By eliminating birthright citizenship, a third magnet would be eliminated: access to the welfare state. Contrary to right wing rhetoric, undocumented immigrants do not directly receive welfare benefits, however their native born children do at the cost of billions of dollars to tax payers.
In addition, laws could be passed that would provide incentives for other nations to discourage the unlawful immigration of their own citizens. Contrary to the rhetoric of some right wing zealots, civilized nations do provide medical care and education to all individuals regardless of their immigration status. However, civilized nations should not be responsible for the cost of those services. So, we can and should bill other governments for the cost of providing them to their citizens. Since the cost of health care and education in the United States is astronomically high, the political elites of other nations would be discouraged from outsourcing this responsibility to the United States and may be encouraged (or pressured) to provide better services for their own citizens.

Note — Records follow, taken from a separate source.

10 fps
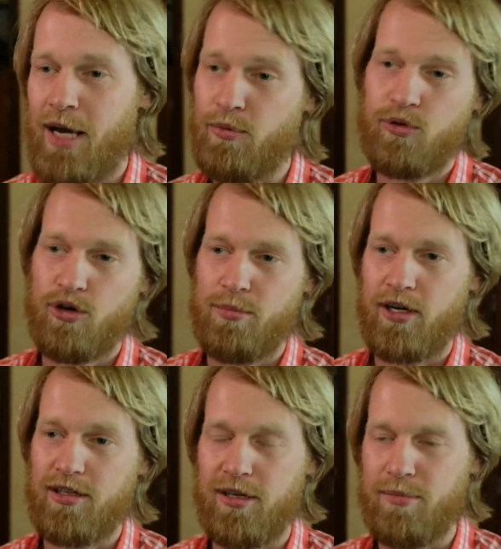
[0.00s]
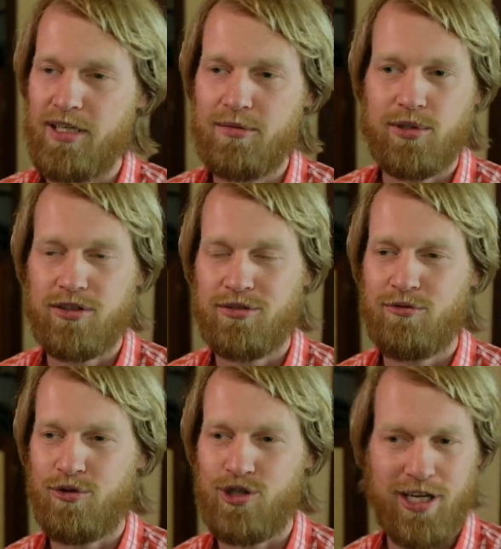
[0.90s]
And we'll talk about it in a minute, but
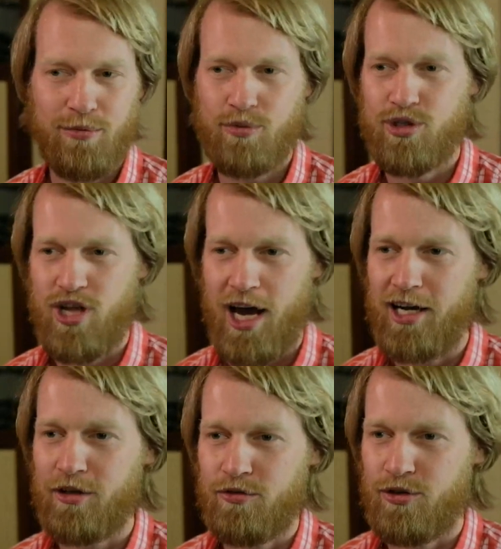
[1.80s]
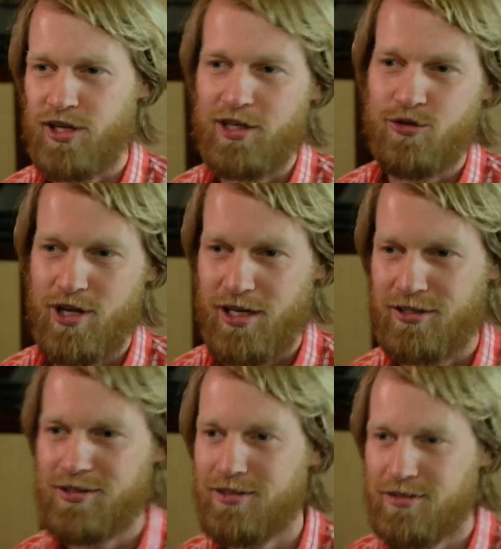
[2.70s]
first, like, what was the highlight of your day today?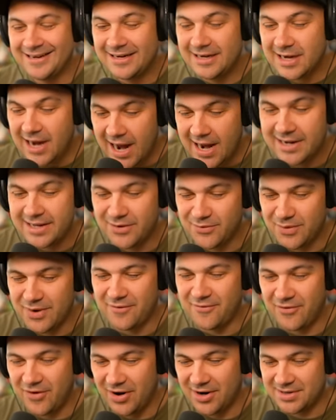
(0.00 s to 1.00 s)
got it
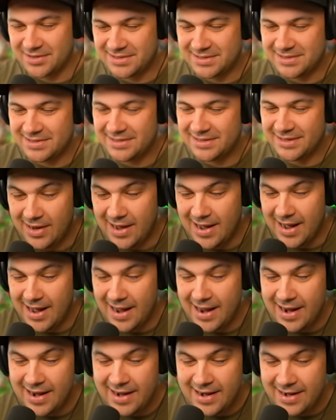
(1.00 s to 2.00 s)
reversed.
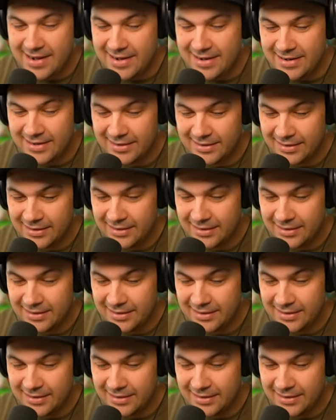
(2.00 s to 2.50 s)
I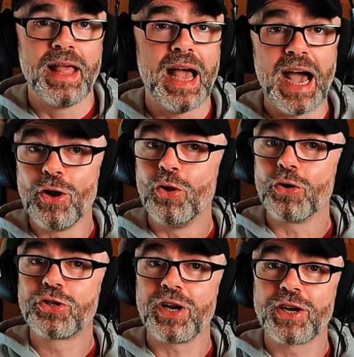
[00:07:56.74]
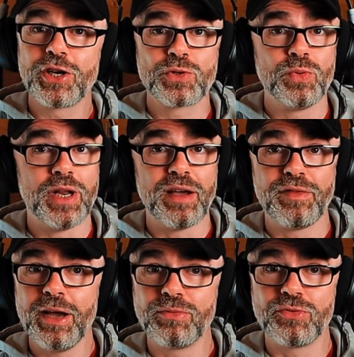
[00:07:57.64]
Analog triggers would have
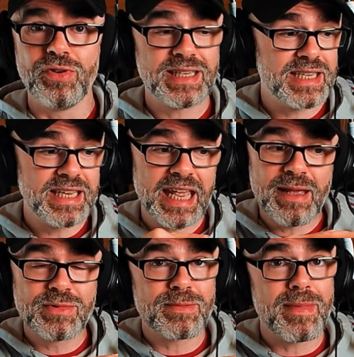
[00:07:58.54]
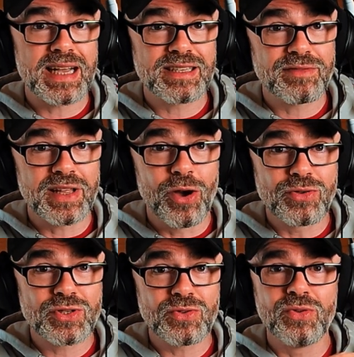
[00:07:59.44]
helped racing games massively
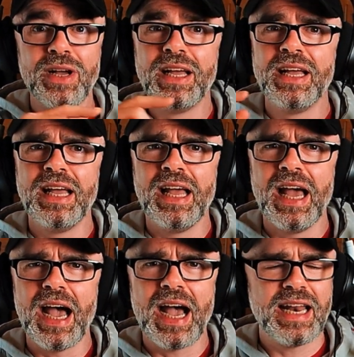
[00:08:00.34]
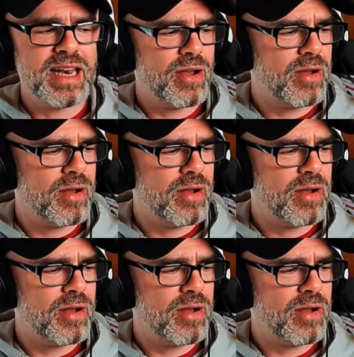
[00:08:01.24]
also. And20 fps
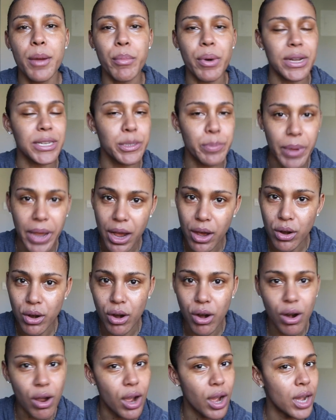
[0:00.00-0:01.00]
pressed powder
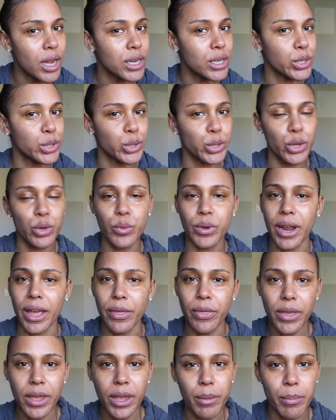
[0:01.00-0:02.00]
on, show you what I
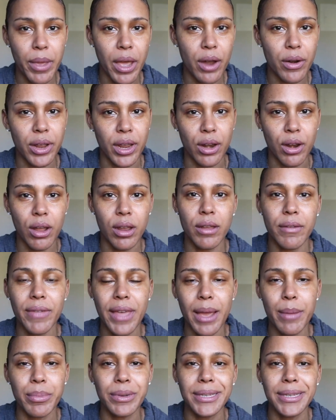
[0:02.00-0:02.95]
think about it and all of that.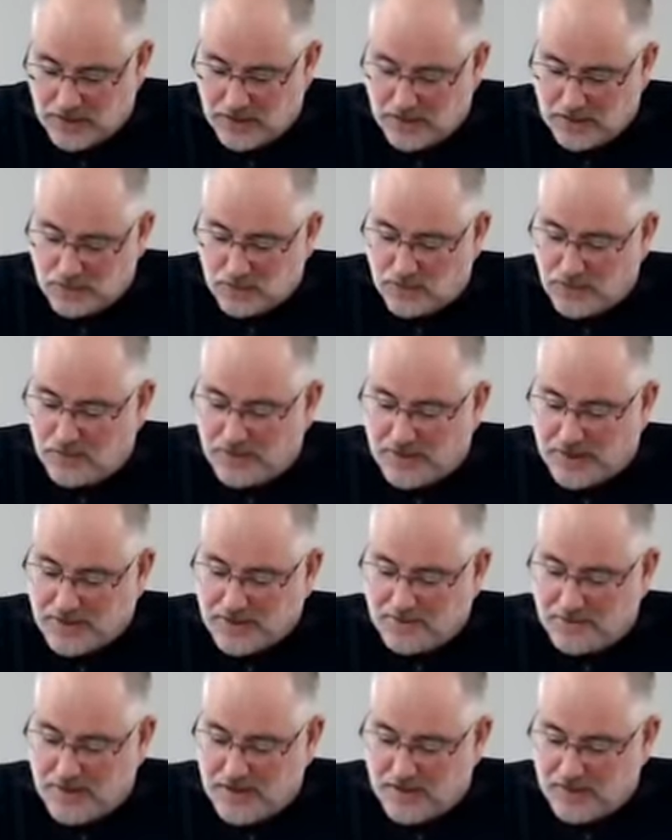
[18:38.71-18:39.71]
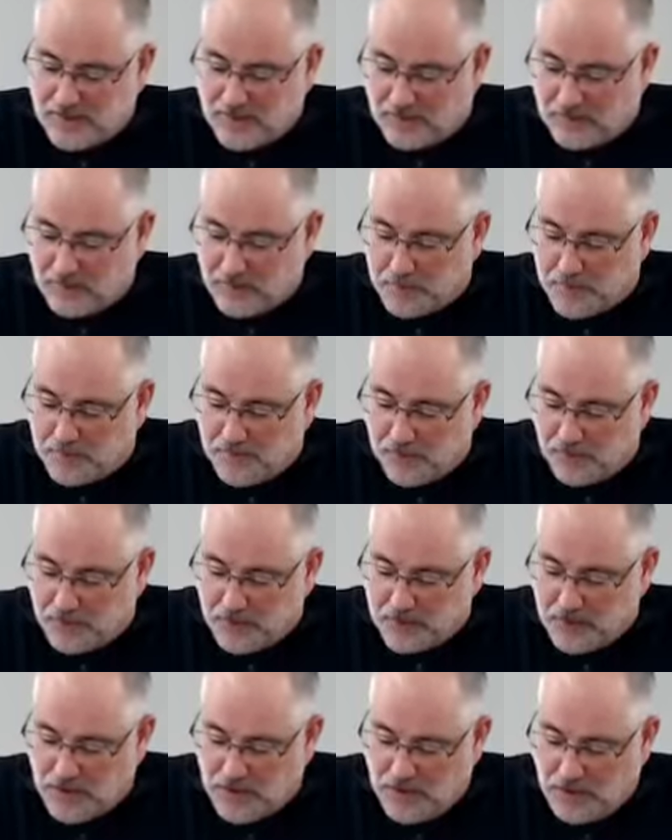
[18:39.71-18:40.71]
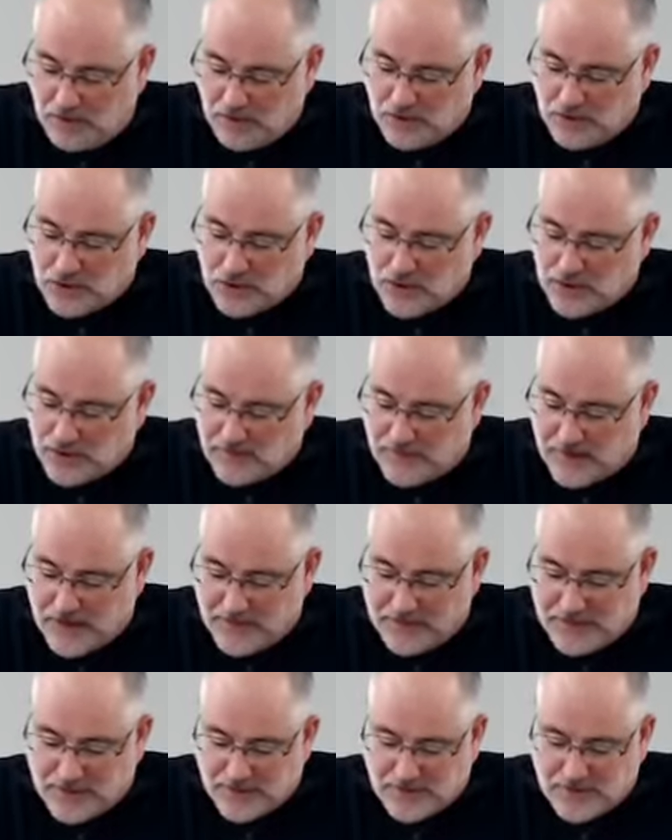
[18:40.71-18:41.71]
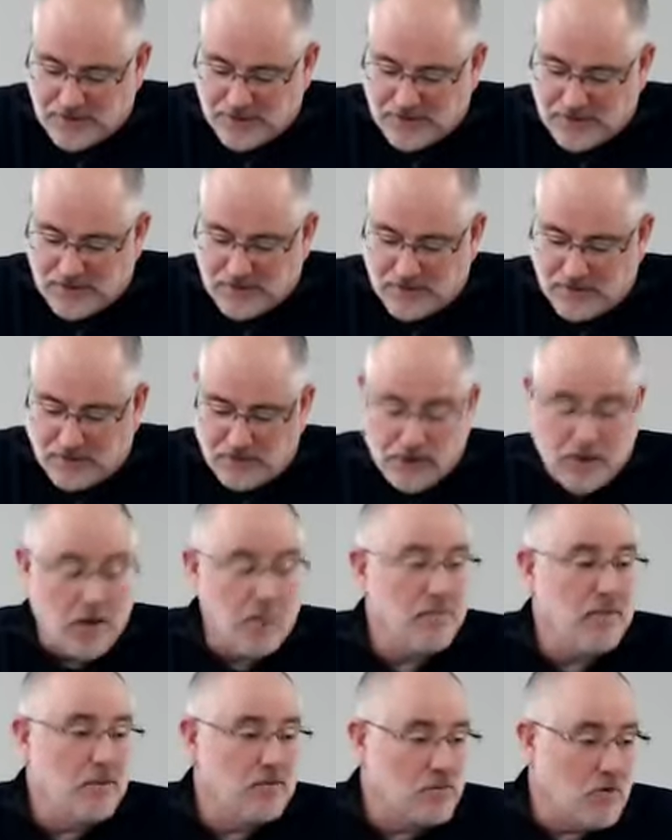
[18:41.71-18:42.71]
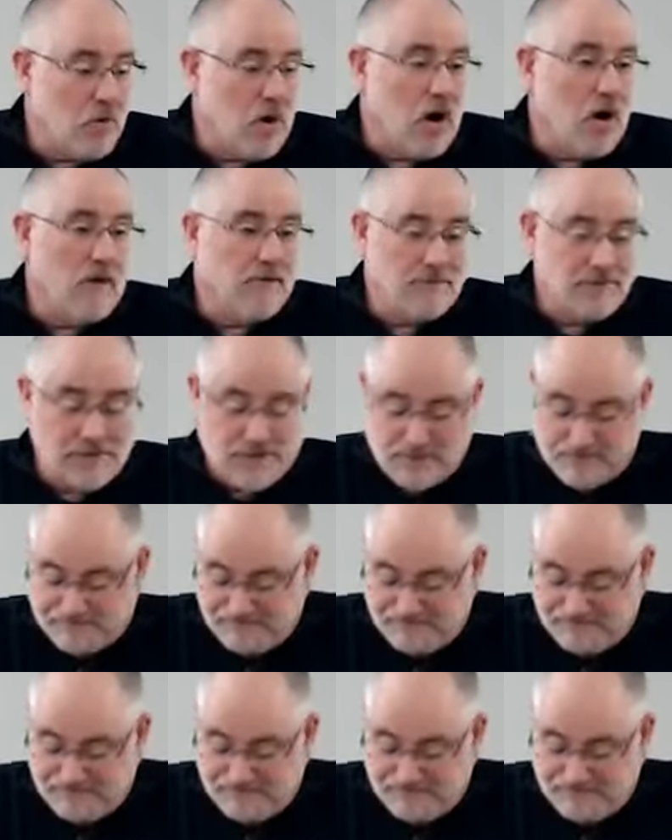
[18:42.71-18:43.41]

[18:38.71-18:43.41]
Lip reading: It's one of the biggest myths ever promoted to justify the existence of an unbiblical office.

Both sides must recognize that alone that cannot achieve comprehensive immigration reform. Paradoxically, in order to achieve their most cherished goals, they must support each other and swallow the "bitter bill" of policies that they fundamentally oppose. I believe that most Americans are humane and all but the most zealous restrictionists would be open to providing a viable path to citizenship to millions of undocumented immigrants as long as they were certain that this would be the last and final amnesty. To lead millions of good and hard working families out of the shadows is a humane and intelligent act, but to allow those shadows to be perennially filled is a sheer act of folly. The only question is if ethno-political activists would be willing to accept the necessity of a systematic enforcement of the law in order to achieve amnesty that their constituents and our nation so badly needs.